Cette proposition de Louis-Napoléon et de Gioberti, conforme à une suggestion antérieure de Casimir-Périer, eût assuré définitivement la sécurité pontificale. A cet égard on ne cessait d’osciller entre les impossibilités. Sans la possession paisible de Rome, la Papauté n’est pas indépendante. Or, en l’état des esprits en Italie, à cette époque, la Papauté n’était assurée de la possession paisible de Rome qu’à l’aide d’un secours extérieur. N’était-il pas naturel que ce secours extérieur fût italien, plutôt que français ou autrichien ?

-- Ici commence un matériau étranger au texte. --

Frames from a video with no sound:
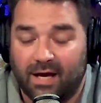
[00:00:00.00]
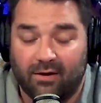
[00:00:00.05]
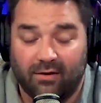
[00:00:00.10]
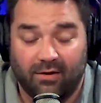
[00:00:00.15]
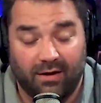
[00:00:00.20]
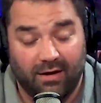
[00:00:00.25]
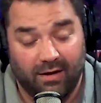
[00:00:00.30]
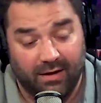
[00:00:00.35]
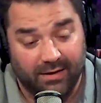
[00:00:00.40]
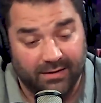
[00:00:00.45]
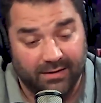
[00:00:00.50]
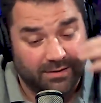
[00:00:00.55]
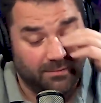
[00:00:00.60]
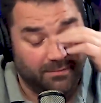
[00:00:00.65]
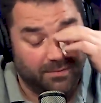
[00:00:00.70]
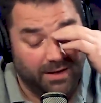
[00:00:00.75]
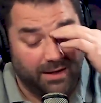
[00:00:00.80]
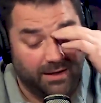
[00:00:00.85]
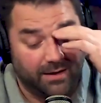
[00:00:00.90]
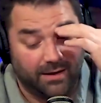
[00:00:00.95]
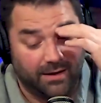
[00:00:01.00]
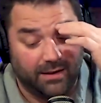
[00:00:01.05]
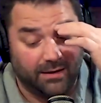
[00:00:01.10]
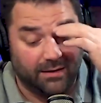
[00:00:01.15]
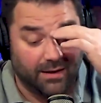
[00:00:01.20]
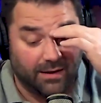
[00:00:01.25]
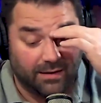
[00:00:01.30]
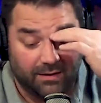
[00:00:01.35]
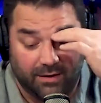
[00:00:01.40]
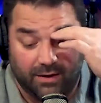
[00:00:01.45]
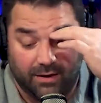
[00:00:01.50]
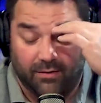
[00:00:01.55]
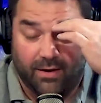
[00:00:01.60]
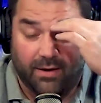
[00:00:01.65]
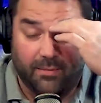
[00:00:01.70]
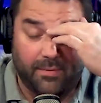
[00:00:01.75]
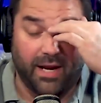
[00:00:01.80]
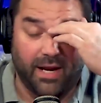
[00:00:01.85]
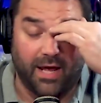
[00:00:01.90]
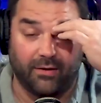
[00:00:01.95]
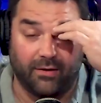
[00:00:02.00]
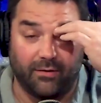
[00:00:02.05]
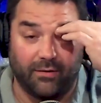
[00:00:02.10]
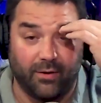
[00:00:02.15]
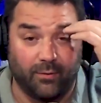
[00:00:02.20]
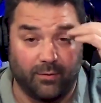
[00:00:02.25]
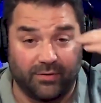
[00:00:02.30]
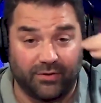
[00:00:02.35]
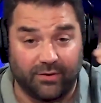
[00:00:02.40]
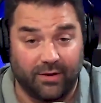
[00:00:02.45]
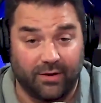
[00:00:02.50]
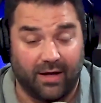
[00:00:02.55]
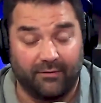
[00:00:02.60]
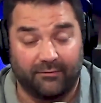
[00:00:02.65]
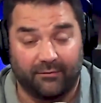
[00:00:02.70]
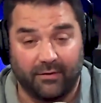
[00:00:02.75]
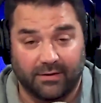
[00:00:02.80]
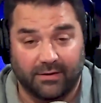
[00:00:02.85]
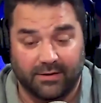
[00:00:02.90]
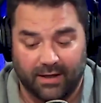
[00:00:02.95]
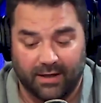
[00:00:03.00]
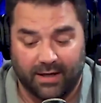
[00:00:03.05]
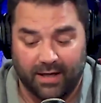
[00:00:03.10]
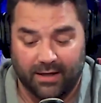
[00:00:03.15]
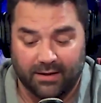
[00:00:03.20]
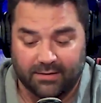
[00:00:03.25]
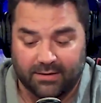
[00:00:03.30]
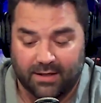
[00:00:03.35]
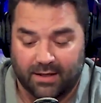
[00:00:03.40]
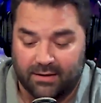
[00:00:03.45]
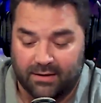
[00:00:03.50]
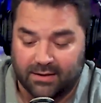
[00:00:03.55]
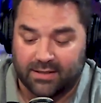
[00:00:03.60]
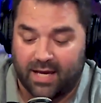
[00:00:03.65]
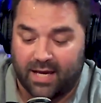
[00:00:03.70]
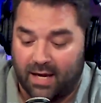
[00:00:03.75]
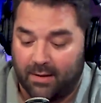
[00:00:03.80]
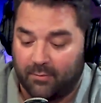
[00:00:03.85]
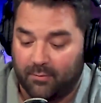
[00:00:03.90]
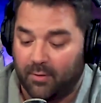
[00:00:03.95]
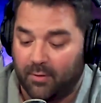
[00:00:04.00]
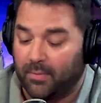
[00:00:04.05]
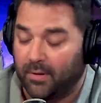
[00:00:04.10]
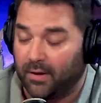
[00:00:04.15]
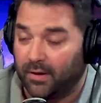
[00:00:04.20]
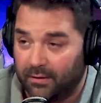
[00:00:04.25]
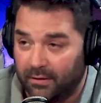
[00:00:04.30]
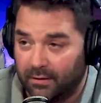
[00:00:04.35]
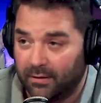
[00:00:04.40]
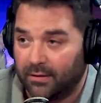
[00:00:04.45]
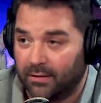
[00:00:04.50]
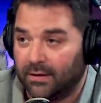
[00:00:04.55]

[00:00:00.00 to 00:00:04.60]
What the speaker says: How awesome, man. I mean, I don't know what your life looks like outside this camera, but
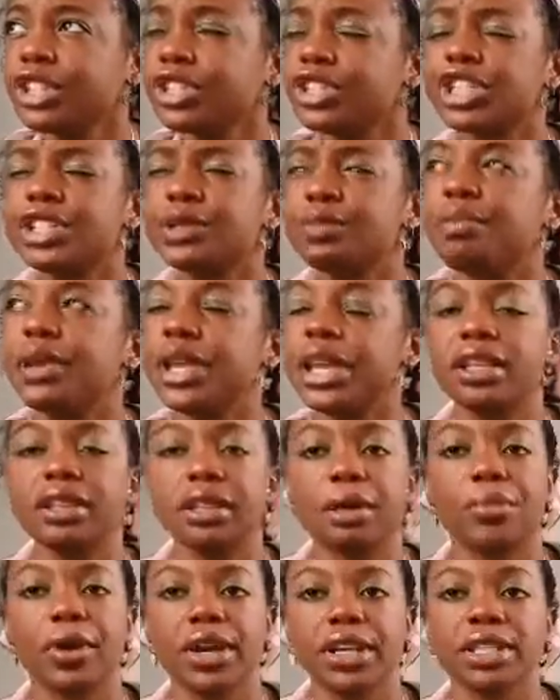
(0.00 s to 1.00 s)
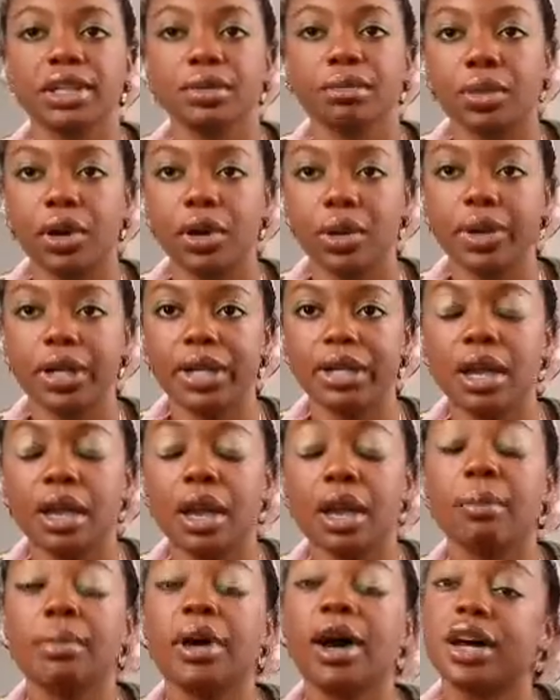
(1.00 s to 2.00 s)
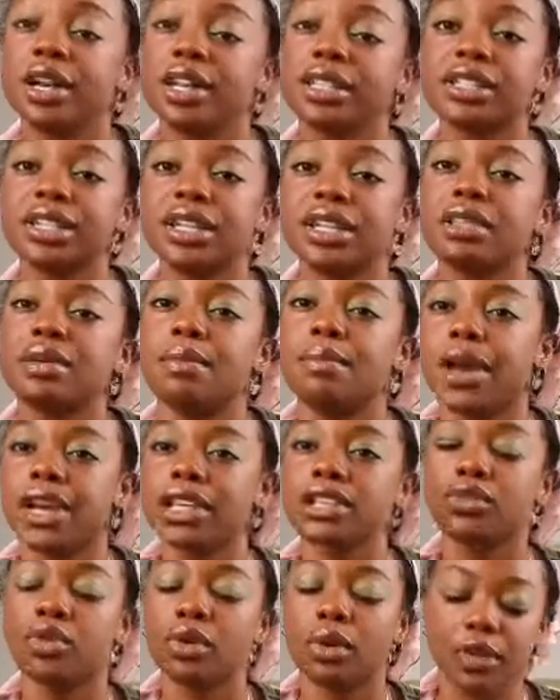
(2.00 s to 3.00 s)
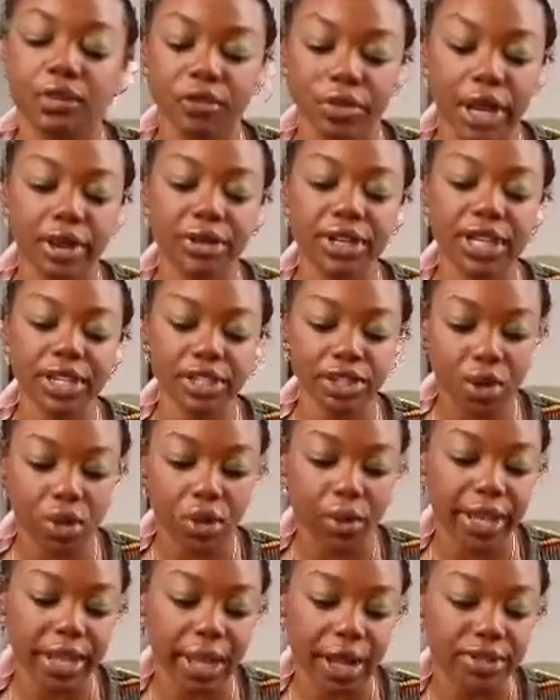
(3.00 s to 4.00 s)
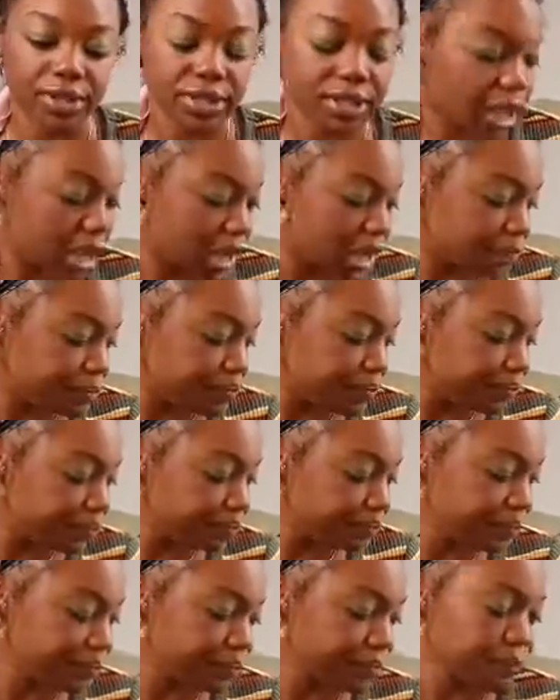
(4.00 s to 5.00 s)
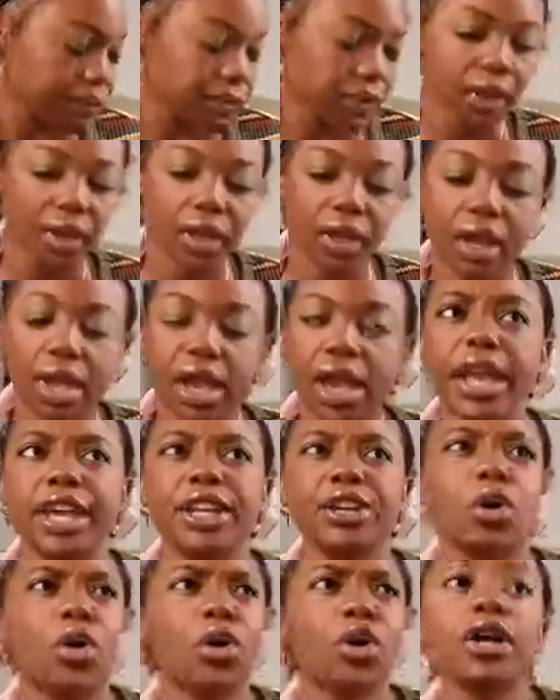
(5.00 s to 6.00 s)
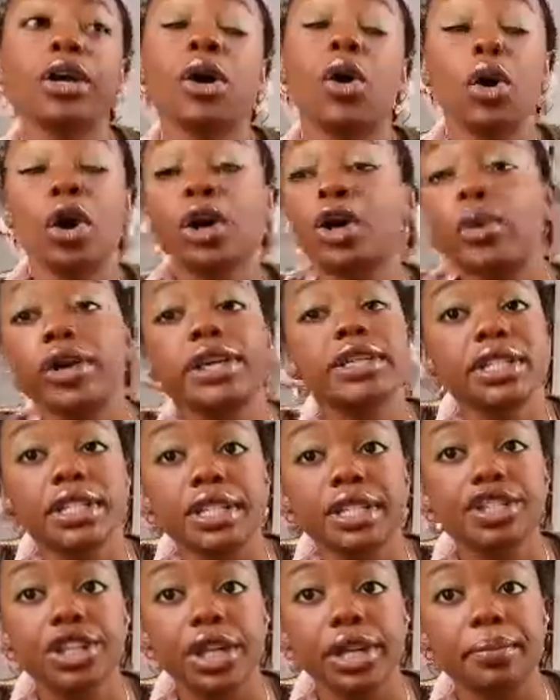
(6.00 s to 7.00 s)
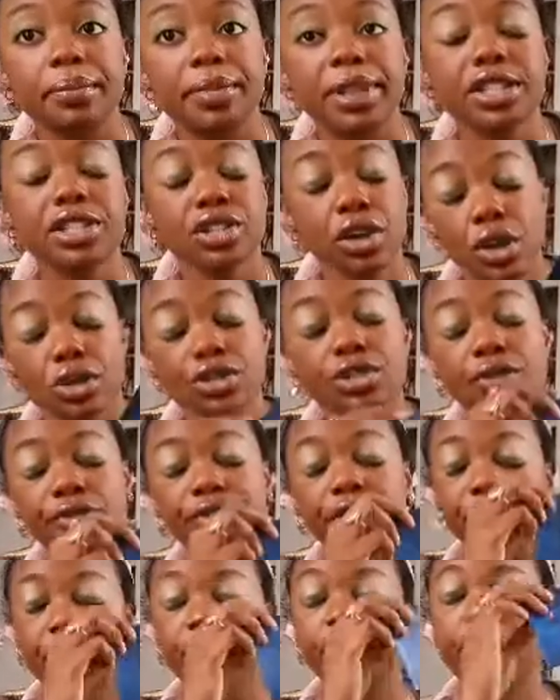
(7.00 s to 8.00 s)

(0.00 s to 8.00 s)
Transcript: just be in the present moment. But honestly, the best form of grounding is going outside. And or going to the gym. That's also very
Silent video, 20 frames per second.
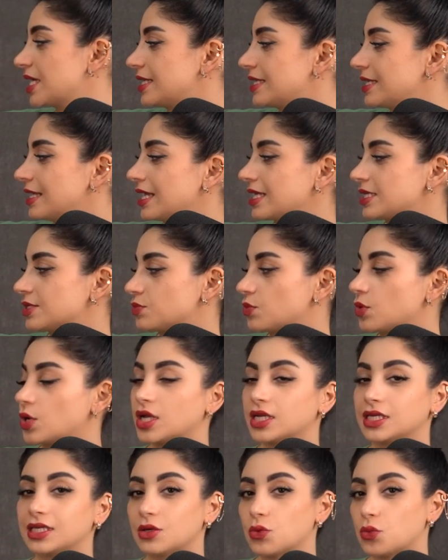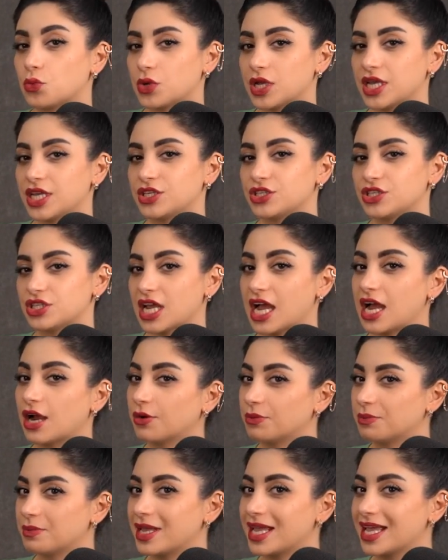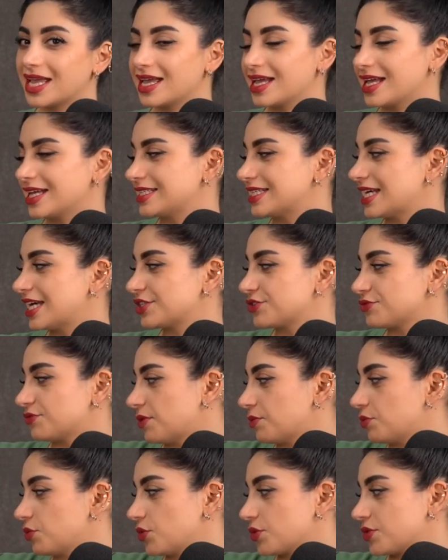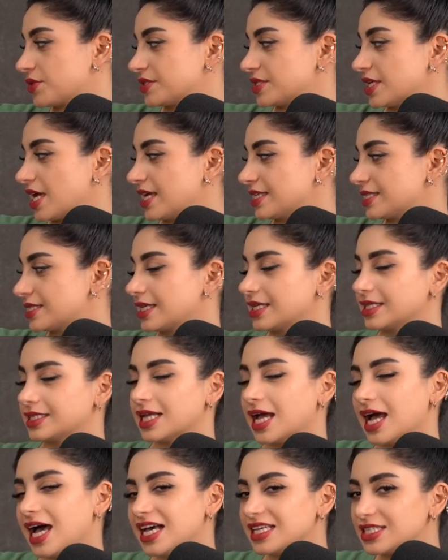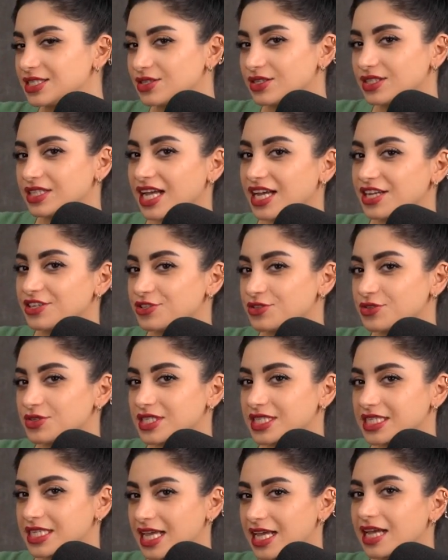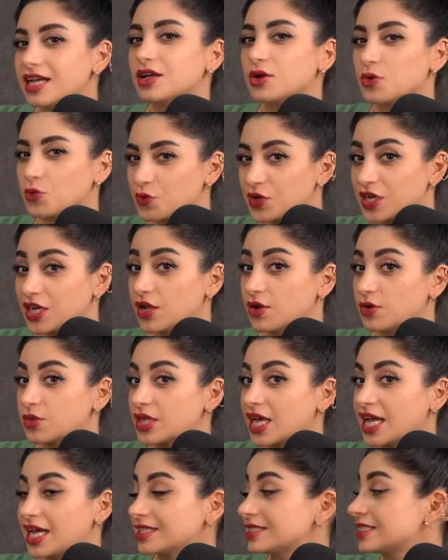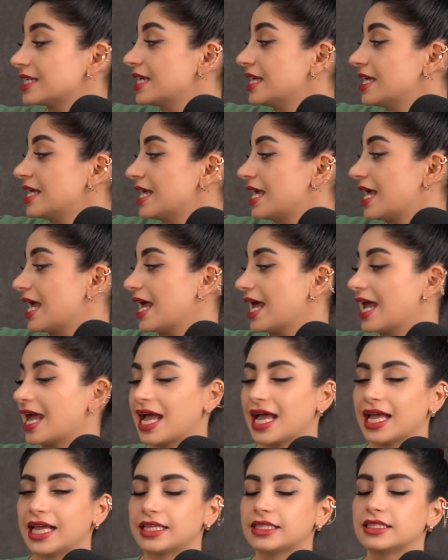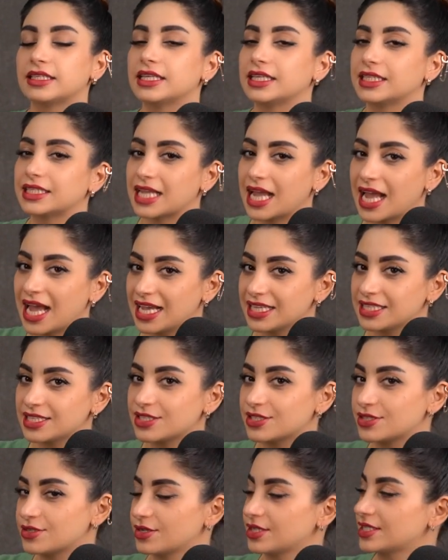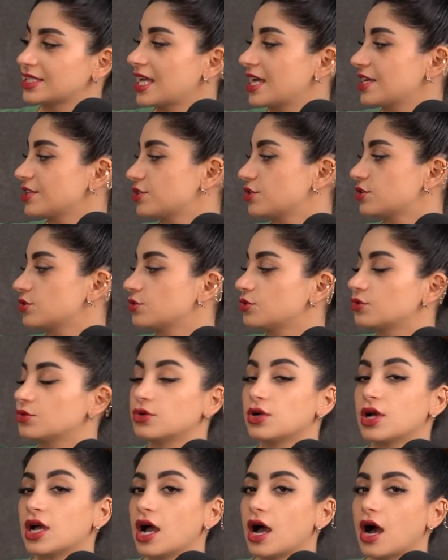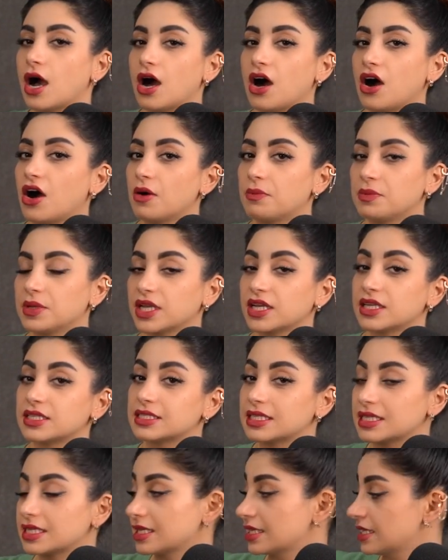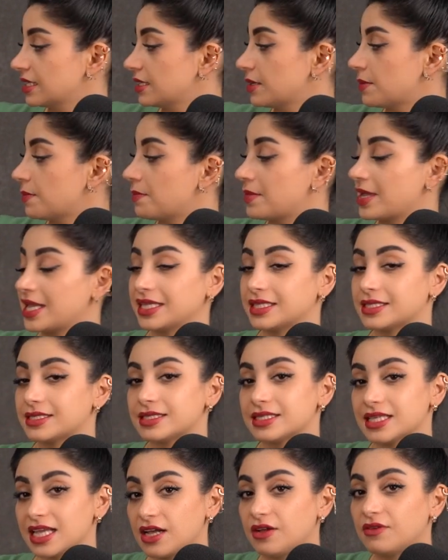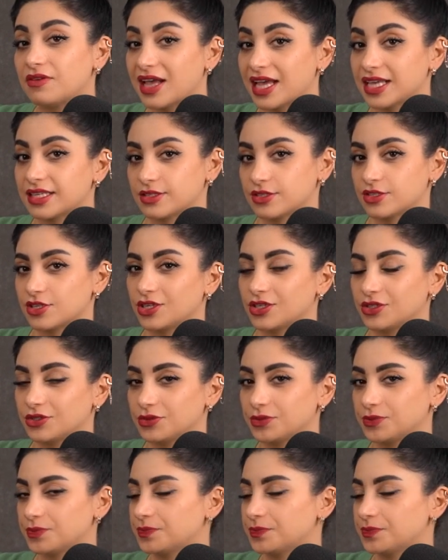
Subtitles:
Next one, which are me attached from both sides. It has to attach to se, we know that, and it has to attach to a because me itself has to.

L’Angleterre approuva. En dehors d’elle, l’opposition fut à peu près unanime. L’Autriche jeta feu et flamme, déclarant qu’au premier pas du Piémont en dehors de son territoire, les troupes autrichiennes iraient en avant. Le cardinal Antonelli dit que le Piémont était au ban du Sacerdoce et de l’Empire. Le Pape, dans un Consistoire (7 février) exclut le Piémont du nombre des puissances catholiques auxquelles il demandait secours, outrage qui fut amer au cœur religieux de Charles-Albert. Naples refusa comme Rome. Le grand-duc de Toscane, qui avait d’abord adhéré, revint sur son consentement, aussitôt qu’il se fut rendu à Gaète. La bande démocratique et cosmopolite se sentant menacée écuma de colère. Ledru-Rollin s’écria : « C’est une intervention détournée et jésuitique de nature à déshonorer le gouvernement français. » Les révolutionnaires italiens remplirent les rues de Turin de leurs clameurs. Un des collègues mêmes de Gioberti, Rattazzi, le dénonça à la tribune ; Charles-Albert, charmé d’être débarrassé de cet abbé qui voulait jouer au Richelieu, l’abandonna ; et le magniloquent, qui s’était élevé au bruit des bravos, s’écroula au grincement des sifflets. Tant qu’il n’avait pas eu le sens commun on l’avait exalté ; on le conspua dès qu’il fut devenu sensé et prévoyant (20 février 1849).